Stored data
·····
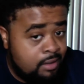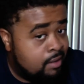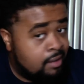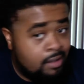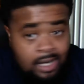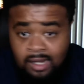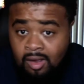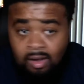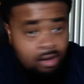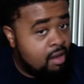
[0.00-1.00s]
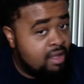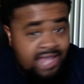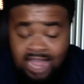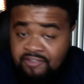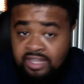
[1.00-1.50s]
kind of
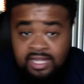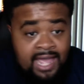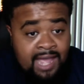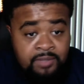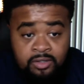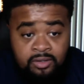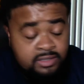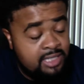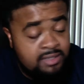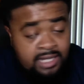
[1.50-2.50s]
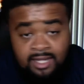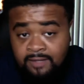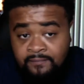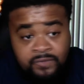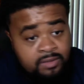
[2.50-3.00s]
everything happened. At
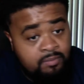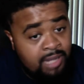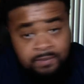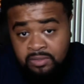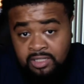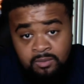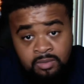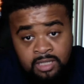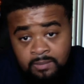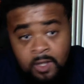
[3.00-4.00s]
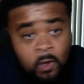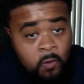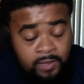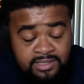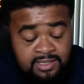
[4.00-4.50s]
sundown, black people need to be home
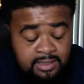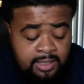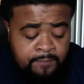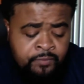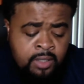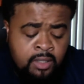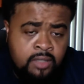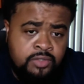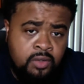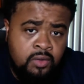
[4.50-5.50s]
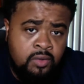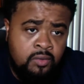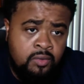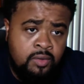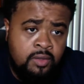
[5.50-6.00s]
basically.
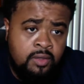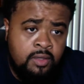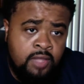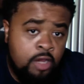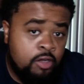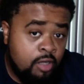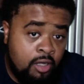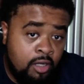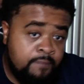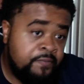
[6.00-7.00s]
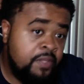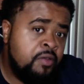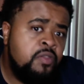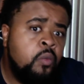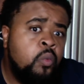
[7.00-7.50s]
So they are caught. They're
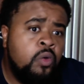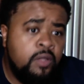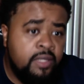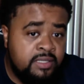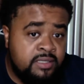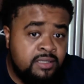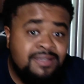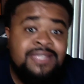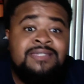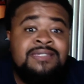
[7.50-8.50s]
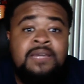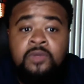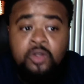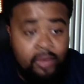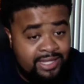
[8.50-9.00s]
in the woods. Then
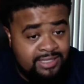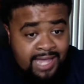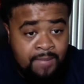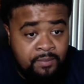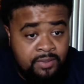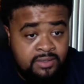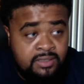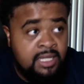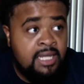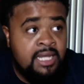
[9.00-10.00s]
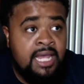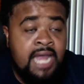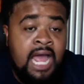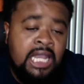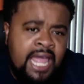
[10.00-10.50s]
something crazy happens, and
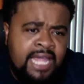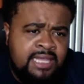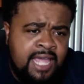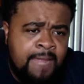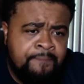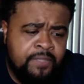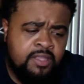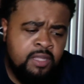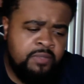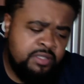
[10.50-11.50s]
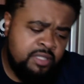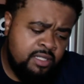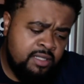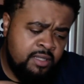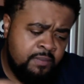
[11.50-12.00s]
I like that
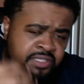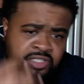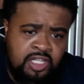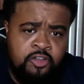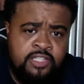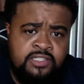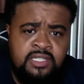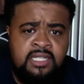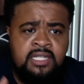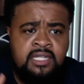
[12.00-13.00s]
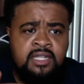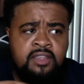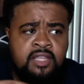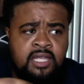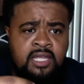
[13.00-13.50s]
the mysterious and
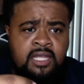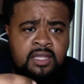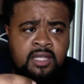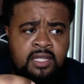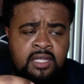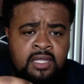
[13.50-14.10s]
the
·····
▶ ASSIGNMENT
Both boundary lines included, write out word for word only the lines above from the one containing "[1.00-1.50s]" to the one containing "[12.00-13.00s]", leaving out any pictures.

▶ TASK RESULT
[1.00-1.50s]
kind of
[1.50-2.50s]
[2.50-3.00s]
everything happened. At
[3.00-4.00s]
[4.00-4.50s]
sundown, black people need to be home
[4.50-5.50s]
[5.50-6.00s]
basically.
[6.00-7.00s]
[7.00-7.50s]
So they are caught. They're
[7.50-8.50s]
[8.50-9.00s]
in the woods. Then
[9.00-10.00s]
[10.00-10.50s]
something crazy happens, and
[10.50-11.50s]
[11.50-12.00s]
I like that
[12.00-13.00s]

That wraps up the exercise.